### Records shown
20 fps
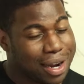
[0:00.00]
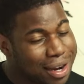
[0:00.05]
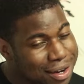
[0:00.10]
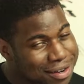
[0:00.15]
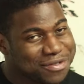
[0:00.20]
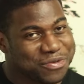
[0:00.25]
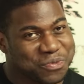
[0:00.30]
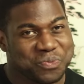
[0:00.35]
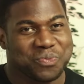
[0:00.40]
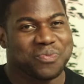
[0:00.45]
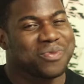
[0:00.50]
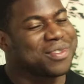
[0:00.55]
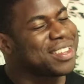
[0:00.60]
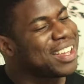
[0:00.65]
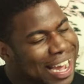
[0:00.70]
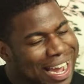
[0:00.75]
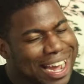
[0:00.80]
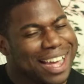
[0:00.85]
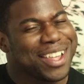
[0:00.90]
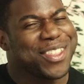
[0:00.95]
and
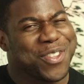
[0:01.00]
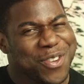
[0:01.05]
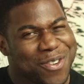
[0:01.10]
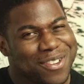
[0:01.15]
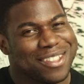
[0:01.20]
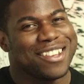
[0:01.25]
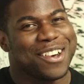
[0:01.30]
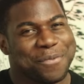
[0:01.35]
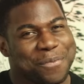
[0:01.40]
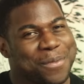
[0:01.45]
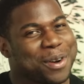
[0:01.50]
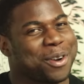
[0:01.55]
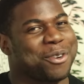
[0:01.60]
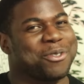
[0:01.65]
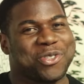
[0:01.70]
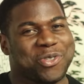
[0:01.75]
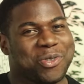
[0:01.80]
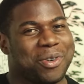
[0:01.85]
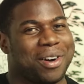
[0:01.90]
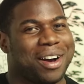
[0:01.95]
I do love my
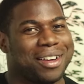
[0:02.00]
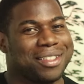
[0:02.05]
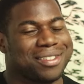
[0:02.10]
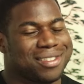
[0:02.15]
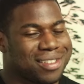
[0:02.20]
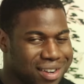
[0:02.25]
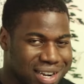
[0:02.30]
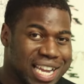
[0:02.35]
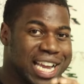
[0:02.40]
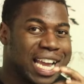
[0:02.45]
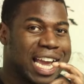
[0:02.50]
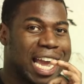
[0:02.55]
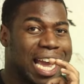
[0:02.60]
control hunter.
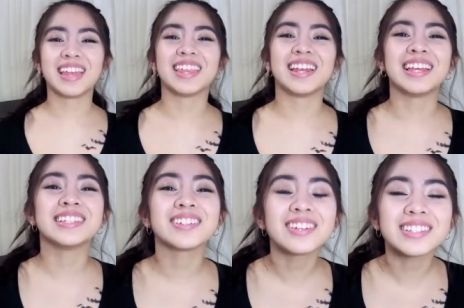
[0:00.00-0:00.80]
And then
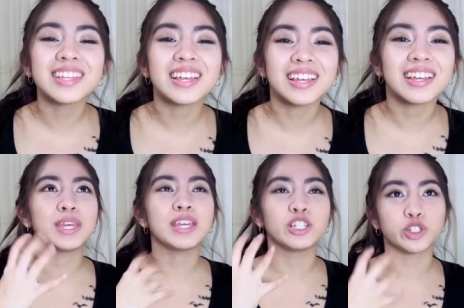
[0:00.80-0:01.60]
he starts like
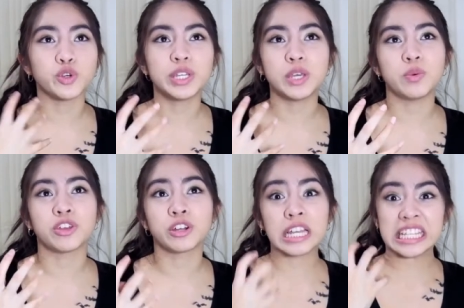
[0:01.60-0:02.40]
being jokey
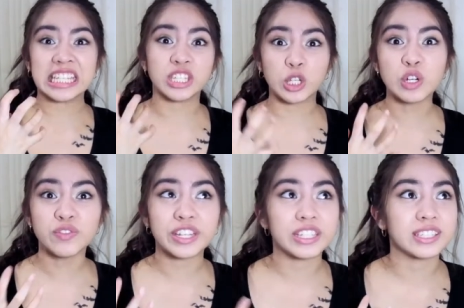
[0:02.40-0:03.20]
with her because he's
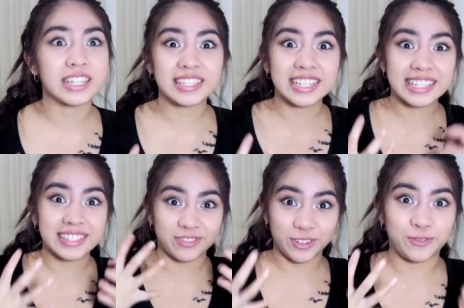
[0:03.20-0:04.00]
nervous, because
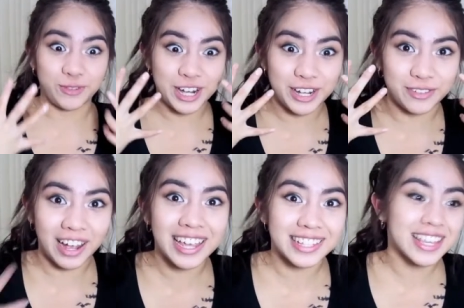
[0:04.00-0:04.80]
he's afraid of height.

### Directions
The full listing must come back exactly as written, with its pictures left out.

### Your response
20 fps
[0:00.00]
[0:00.05]
[0:00.10]
[0:00.15]
[0:00.20]
[0:00.25]
[0:00.30]
[0:00.35]
[0:00.40]
[0:00.45]
[0:00.50]
[0:00.55]
[0:00.60]
[0:00.65]
[0:00.70]
[0:00.75]
[0:00.80]
[0:00.85]
[0:00.90]
[0:00.95]
and
[0:01.00]
[0:01.05]
[0:01.10]
[0:01.15]
[0:01.20]
[0:01.25]
[0:01.30]
[0:01.35]
[0:01.40]
[0:01.45]
[0:01.50]
[0:01.55]
[0:01.60]
[0:01.65]
[0:01.70]
[0:01.75]
[0:01.80]
[0:01.85]
[0:01.90]
[0:01.95]
I do love my
[0:02.00]
[0:02.05]
[0:02.10]
[0:02.15]
[0:02.20]
[0:02.25]
[0:02.30]
[0:02.35]
[0:02.40]
[0:02.45]
[0:02.50]
[0:02.55]
[0:02.60]
control hunter.
[0:00.00-0:00.80]
And then
[0:00.80-0:01.60]
he starts like
[0:01.60-0:02.40]
being jokey
[0:02.40-0:03.20]
with her because he's
[0:03.20-0:04.00]
nervous, because
[0:04.00-0:04.80]
he's afraid of height.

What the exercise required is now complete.